En otro día negro, a los cinco años de la muerte de mi abuelo, una bandada de pájaros amarillos cruzó el obscuro cielo, y al aguzar la mirada por el camino de La Bajada se veía venir un hombre desconocido montado en una mula, jalando un pollino. De pronto, en el patio de la casa escuché una voz: ¿estará doña Shana? Y al mirar al hombre, enmudecí, era mi abuelo Octavio, rejuvenecido, robustecido. Corriendo me fui a la cocina a dar la noticia: «abuela, abuela…mi abuelo ha vuelto» Incrédula, no sé si esperanzada, salió, y al ver al hombre, los dos corrieron y se cruzaron en un abrazo.

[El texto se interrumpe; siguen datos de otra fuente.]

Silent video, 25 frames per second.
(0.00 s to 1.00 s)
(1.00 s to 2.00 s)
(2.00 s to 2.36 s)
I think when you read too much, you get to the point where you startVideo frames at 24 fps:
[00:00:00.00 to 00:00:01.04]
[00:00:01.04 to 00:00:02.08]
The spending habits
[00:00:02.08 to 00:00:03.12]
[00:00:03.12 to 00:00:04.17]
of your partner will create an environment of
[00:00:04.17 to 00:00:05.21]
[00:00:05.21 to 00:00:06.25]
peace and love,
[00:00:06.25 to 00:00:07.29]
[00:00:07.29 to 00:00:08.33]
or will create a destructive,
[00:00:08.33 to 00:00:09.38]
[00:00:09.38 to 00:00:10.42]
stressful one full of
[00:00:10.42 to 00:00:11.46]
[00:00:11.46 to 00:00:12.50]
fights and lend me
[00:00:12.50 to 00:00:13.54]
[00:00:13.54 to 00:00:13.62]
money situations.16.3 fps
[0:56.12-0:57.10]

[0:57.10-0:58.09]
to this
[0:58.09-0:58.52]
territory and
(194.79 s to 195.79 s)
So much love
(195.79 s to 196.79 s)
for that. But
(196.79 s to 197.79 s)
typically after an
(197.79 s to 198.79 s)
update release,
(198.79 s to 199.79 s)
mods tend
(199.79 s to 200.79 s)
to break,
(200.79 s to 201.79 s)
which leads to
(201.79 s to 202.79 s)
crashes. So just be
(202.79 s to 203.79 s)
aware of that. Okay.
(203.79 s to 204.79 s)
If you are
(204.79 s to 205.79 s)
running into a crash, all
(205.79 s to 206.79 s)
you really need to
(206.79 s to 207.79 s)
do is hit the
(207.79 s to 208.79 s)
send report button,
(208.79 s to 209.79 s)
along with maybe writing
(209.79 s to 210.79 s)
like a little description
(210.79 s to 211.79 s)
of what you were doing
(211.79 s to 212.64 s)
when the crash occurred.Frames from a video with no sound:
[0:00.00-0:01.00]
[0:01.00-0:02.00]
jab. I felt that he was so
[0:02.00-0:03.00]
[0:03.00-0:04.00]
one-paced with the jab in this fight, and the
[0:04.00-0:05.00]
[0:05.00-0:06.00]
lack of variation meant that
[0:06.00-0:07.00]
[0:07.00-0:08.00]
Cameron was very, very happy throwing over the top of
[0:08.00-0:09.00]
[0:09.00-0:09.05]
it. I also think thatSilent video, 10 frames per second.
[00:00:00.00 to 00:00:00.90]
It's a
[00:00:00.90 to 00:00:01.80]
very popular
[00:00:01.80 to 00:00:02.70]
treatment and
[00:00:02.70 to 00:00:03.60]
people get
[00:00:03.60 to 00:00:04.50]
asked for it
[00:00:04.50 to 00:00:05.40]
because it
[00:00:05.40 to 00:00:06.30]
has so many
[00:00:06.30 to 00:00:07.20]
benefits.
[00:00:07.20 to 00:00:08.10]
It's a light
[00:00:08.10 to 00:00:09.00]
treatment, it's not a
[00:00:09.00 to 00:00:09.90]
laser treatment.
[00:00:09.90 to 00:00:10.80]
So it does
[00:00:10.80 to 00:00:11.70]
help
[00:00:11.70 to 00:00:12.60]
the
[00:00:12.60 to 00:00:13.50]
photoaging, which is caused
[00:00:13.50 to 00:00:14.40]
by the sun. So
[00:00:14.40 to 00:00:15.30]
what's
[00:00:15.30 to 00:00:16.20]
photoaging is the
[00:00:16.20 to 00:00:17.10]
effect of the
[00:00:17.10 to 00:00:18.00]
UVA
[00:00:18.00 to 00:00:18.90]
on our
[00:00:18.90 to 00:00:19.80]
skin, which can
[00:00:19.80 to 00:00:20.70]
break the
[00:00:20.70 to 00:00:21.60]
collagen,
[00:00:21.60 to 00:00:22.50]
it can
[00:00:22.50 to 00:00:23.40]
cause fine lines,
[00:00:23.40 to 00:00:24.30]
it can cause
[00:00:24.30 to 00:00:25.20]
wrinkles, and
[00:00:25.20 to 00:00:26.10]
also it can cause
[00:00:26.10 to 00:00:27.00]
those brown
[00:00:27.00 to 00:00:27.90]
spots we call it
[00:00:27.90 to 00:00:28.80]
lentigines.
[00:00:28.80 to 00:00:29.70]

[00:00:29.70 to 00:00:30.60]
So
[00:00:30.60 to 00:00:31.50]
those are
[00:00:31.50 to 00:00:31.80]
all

Mi abuela dijo: «hijo, Sheguito, hijito» Y lloraba, como llora una anciana madre.
Ya con calma, me puse al tanto, que era mi tío Octavio Segundo, el hijo mayor de mis abuelos, que se fue de la casa a los nueve años y después de buscarlo por años y no tener noticias, se le había dado por muerto. Era el regreso del hijo pródigo, que era la viva imagen de mi abuelo y también era CURANDERO. Se puso a revisar la habitación de curaciones, miraba con atención las hierbas que había y revisó con detenimiento los apuntes ilegibles de un cuaderno viejo. Empezó a visitar a los enfermos del pueblo, salía por los campos a ver los sembríos atrasados y a los animales flacos, regresaba ya tarde con sacos y alforjas de hierbas medicinales. Se regó la noticia por todo el pueblo y por todo lo amplio del distrito de Chugay, que ya regreso Octavio Ríos, el infalible curandero. A las pocas semanas, todo volvió a ser como antes en San Salvador, porque estaba de regreso Segundo Octavio, EL SANADOR.